Where to stay: Start in St. John's where hotel and hostel options are plentiful. Camp or glamp in Gros Morne.
What to do: Explore the beautiful Bay of Islands by kayak, the remote Woods Island by zodiac, and discover ancient history with a fossil tour.

5. Alaska, USA

Sharing borders with the icy Pacific Ocean and the mountains of Canada's Yukon, while Alaska is technically American, it certainly has a feel all its own. Swap out backlogged highways and shopping malls for gigantic glaciers and infinite stretches of pine-infused forests that will restore your soul.

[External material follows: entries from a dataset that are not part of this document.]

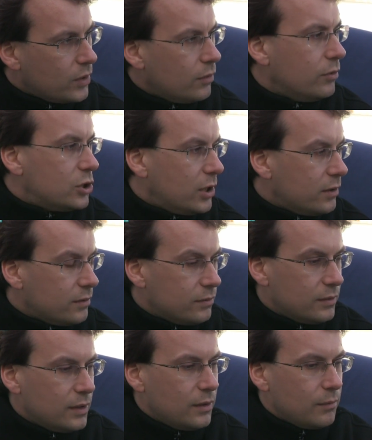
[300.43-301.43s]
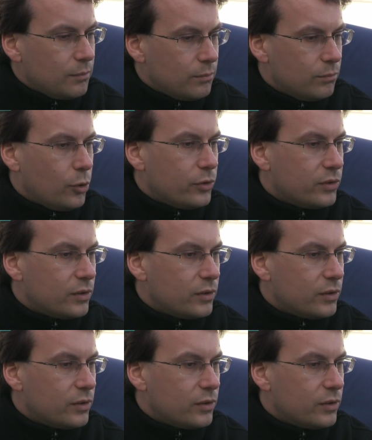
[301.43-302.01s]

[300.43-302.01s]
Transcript: which are more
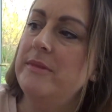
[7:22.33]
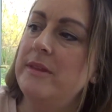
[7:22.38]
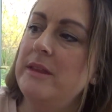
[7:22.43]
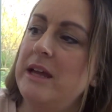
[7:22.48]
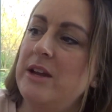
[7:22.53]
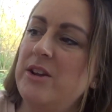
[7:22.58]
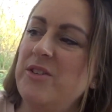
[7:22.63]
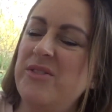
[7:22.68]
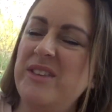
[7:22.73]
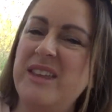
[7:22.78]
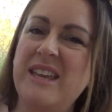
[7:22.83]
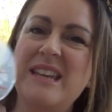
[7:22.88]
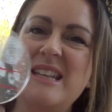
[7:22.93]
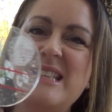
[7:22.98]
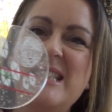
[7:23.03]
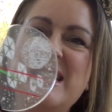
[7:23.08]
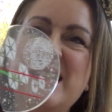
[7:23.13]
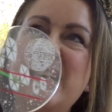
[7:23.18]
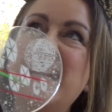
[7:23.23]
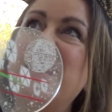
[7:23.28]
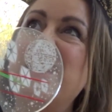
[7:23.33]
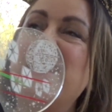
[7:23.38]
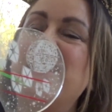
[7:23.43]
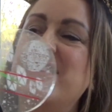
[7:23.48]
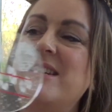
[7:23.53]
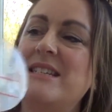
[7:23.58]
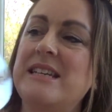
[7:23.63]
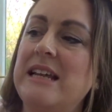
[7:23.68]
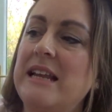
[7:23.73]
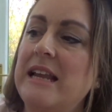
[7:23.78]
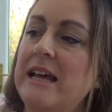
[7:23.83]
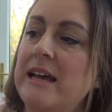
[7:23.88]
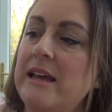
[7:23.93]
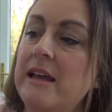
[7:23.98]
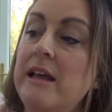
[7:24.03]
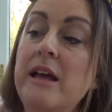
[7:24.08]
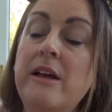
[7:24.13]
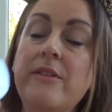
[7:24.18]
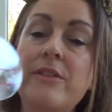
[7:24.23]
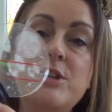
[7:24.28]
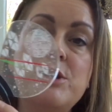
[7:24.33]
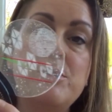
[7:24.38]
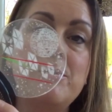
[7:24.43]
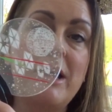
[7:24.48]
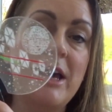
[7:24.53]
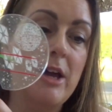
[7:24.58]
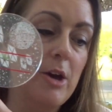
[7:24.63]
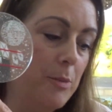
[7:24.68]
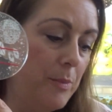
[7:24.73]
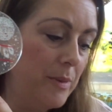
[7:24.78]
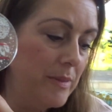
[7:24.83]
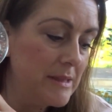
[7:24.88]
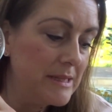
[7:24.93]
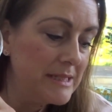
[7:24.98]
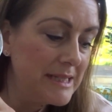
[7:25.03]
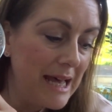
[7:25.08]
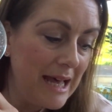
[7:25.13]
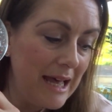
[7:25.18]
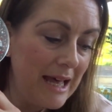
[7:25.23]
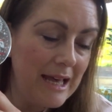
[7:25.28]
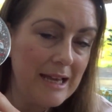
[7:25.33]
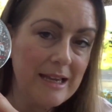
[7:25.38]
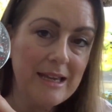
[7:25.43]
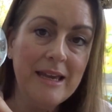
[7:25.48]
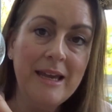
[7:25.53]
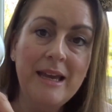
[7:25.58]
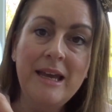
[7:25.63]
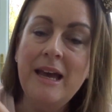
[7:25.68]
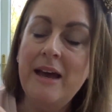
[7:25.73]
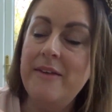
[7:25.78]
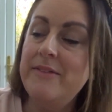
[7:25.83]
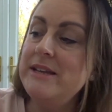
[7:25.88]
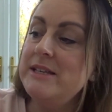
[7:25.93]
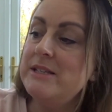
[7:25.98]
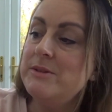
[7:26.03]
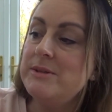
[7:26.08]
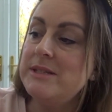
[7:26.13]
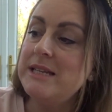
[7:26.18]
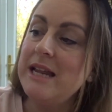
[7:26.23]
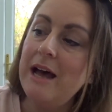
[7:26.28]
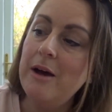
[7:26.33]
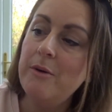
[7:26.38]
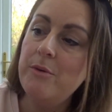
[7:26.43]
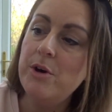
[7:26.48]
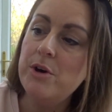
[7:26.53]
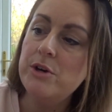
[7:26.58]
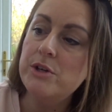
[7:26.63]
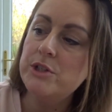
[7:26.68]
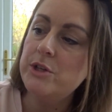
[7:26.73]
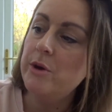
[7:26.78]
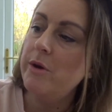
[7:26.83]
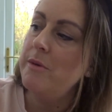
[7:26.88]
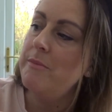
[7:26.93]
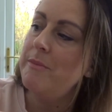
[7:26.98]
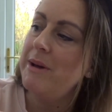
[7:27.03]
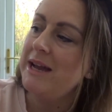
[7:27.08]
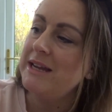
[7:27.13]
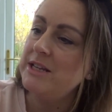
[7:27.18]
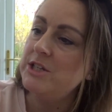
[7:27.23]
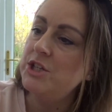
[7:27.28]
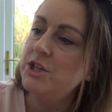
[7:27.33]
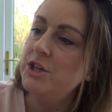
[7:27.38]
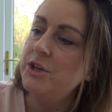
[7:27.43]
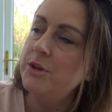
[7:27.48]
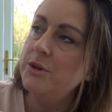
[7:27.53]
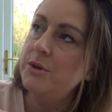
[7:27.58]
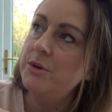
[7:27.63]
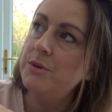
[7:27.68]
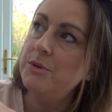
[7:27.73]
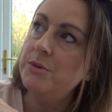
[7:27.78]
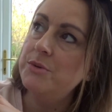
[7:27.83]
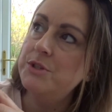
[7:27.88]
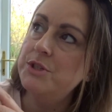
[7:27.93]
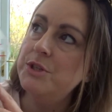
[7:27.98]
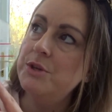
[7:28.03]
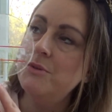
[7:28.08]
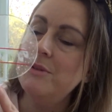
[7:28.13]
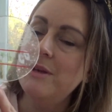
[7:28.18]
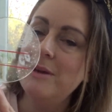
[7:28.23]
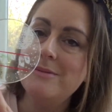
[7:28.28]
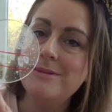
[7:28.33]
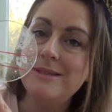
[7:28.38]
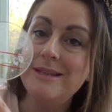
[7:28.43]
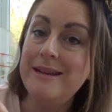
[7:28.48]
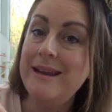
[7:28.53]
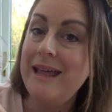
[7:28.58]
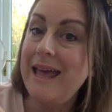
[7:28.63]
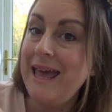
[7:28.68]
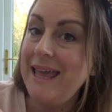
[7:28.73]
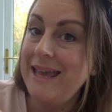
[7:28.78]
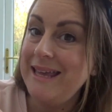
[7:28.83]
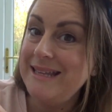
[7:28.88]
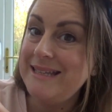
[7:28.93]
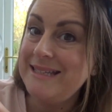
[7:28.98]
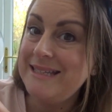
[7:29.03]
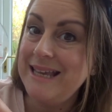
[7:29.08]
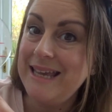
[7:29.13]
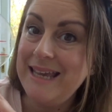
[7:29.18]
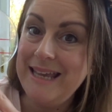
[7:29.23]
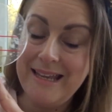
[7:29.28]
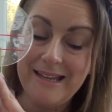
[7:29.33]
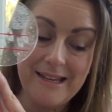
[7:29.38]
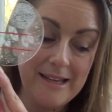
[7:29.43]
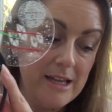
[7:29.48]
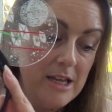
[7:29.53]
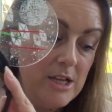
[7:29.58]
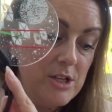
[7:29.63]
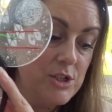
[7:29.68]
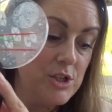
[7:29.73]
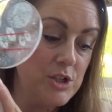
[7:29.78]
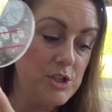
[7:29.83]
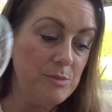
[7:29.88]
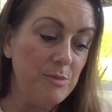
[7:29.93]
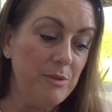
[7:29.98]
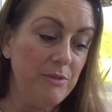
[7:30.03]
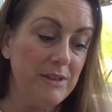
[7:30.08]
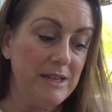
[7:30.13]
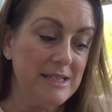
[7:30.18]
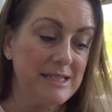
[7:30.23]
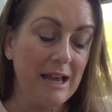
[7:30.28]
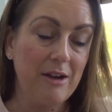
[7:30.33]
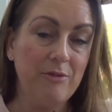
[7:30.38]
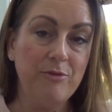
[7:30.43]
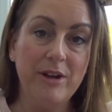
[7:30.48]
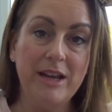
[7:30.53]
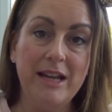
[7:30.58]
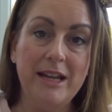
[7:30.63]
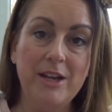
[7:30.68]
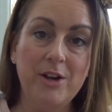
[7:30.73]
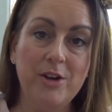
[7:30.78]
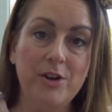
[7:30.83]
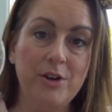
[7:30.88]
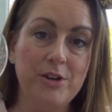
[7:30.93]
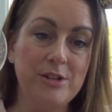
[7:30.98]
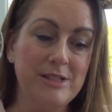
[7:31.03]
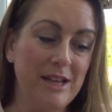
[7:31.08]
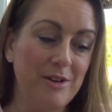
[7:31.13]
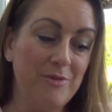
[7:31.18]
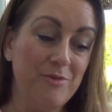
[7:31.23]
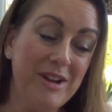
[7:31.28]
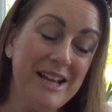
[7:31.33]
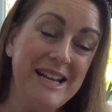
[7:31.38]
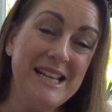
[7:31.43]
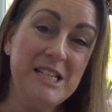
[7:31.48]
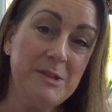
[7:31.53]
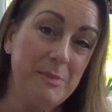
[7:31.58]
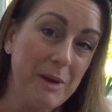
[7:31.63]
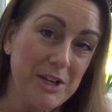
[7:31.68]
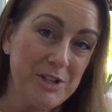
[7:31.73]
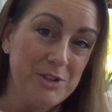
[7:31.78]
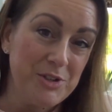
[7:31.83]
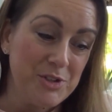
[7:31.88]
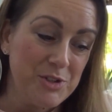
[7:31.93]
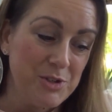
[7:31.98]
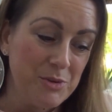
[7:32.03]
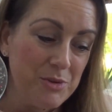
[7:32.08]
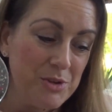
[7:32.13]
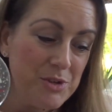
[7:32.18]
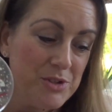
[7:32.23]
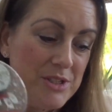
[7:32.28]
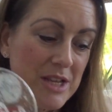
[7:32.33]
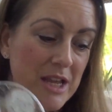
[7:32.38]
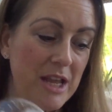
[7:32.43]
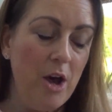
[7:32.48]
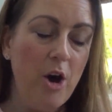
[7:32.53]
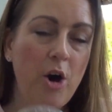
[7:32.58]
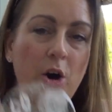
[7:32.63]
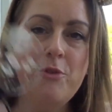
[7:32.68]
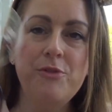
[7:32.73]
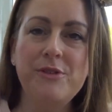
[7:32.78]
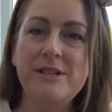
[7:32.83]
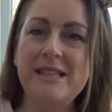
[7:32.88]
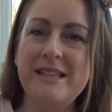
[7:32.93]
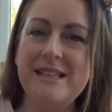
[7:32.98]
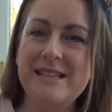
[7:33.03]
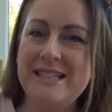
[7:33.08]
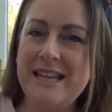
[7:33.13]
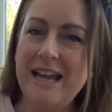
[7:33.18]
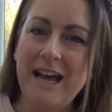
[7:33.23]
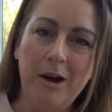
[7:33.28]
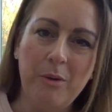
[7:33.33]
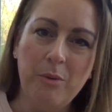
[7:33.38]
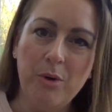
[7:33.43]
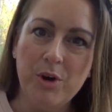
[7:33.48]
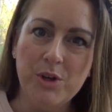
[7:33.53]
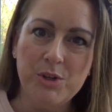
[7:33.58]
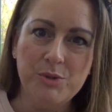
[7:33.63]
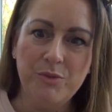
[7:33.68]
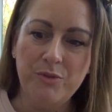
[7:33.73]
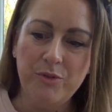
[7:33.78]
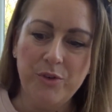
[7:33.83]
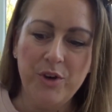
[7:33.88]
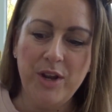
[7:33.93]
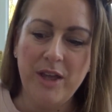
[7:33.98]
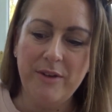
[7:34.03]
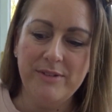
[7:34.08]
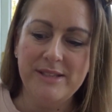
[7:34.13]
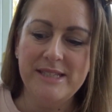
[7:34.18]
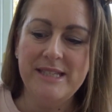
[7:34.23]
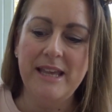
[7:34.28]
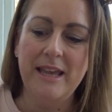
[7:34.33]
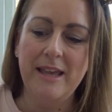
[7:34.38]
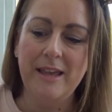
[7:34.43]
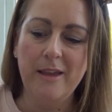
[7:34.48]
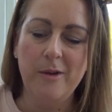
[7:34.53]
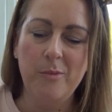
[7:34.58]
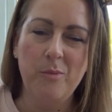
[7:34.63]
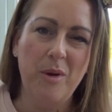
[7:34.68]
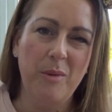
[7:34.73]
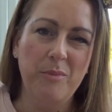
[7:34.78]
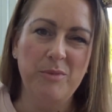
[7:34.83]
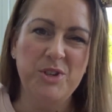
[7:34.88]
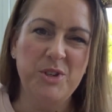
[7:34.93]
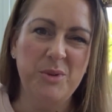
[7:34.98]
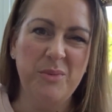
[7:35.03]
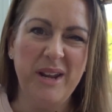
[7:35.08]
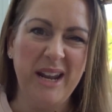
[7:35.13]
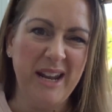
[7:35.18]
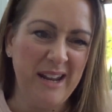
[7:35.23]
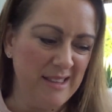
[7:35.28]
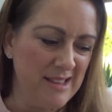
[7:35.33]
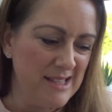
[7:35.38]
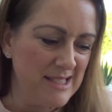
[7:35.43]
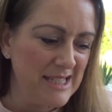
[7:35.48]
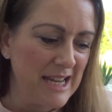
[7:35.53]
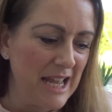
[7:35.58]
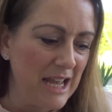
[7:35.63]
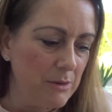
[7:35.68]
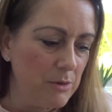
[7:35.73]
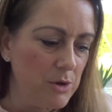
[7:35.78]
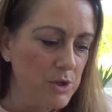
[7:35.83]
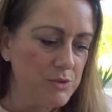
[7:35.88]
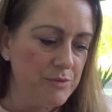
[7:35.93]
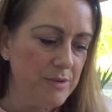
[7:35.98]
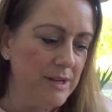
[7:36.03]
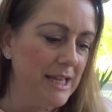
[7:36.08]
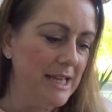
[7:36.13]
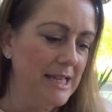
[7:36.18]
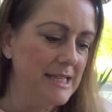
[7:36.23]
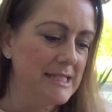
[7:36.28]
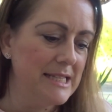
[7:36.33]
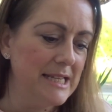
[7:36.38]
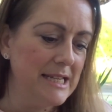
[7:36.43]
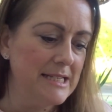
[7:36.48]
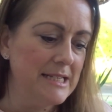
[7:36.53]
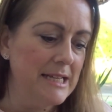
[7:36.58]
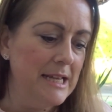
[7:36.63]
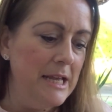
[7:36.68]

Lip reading: I don't think you can see in the daylight. They do light up in the dark. And these are Star Wars going back to 2018. So some of these are really old and really special to us. Obviously the Star Wars we've only ever taken when we're doing anything Star Wars related.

The lack of land borders with any American states combined with its tiny population make Alaska and its people unique. Munch on homemade fudge in a humble log convenience shop or gaze at the twinkling dance of the Northern Lights; after all – this is one of the best places on earth to see this magical phenomenon.

Each Alaskan season has its allures, though summer and early fall are most accessible as many roads become inaccessible through winter. To see mountain slopes consumed by a fiery sea of red and yellow, visit in fall as we did – it's truly something else (see our road trip itinerary here). Springtime sees the return of migrating whales, plus the birth of baby moose and bears. Summer grants the infamous midnight sun and endless days to canoe, hike, and swap the glow of your phone for a crackling campfire and the fresh Alaskan air.

When to go: For Northern Lights chasing visit between August and April. To view the changing leaves visit in late August to end of September. Summer  runs from May to September, but June and July are warmest.
How to get there: Flights service cities small and big, the larger ones serving as better launching points like Anchorage, Fairbanks, or Juneau. Cruises operate from through the U.S. and Canada, and are the only way to access certain parts of this remote place.
Where to stay: There's an intriguing variety of hotels and chalets in both cities and some remote areas. That said, there's nothing like tent camping at least a night or two in wilderness as fresh and isolated as this.
What to do: Check out the Aurora Ice Museum in Fairbanks, see whales and glaciers on a Kanei Fjords National Park cruise, or hop on a tour to hunt down the Northern Lights.

And that's a wrap for this year's round-up. Which quirky destinations are on your radar to get you off the couch and back into the world of travel?